• _About this task_:
Transcribe the data verbatim and drop its images.

• _Records for the exercise_:
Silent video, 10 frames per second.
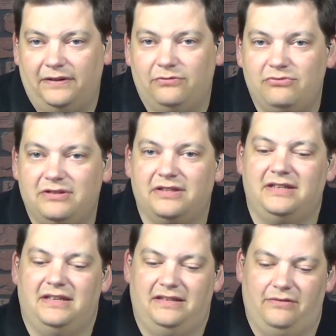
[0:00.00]
This was
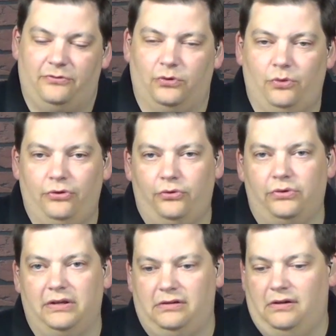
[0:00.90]
as we're going through
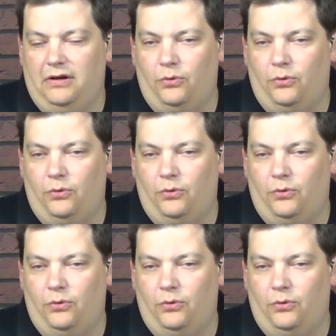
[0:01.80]
this,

• _Reply to the exercise_:
Silent video, 10 frames per second.
[0:00.00]
This was
[0:00.90]
as we're going through
[0:01.80]
this,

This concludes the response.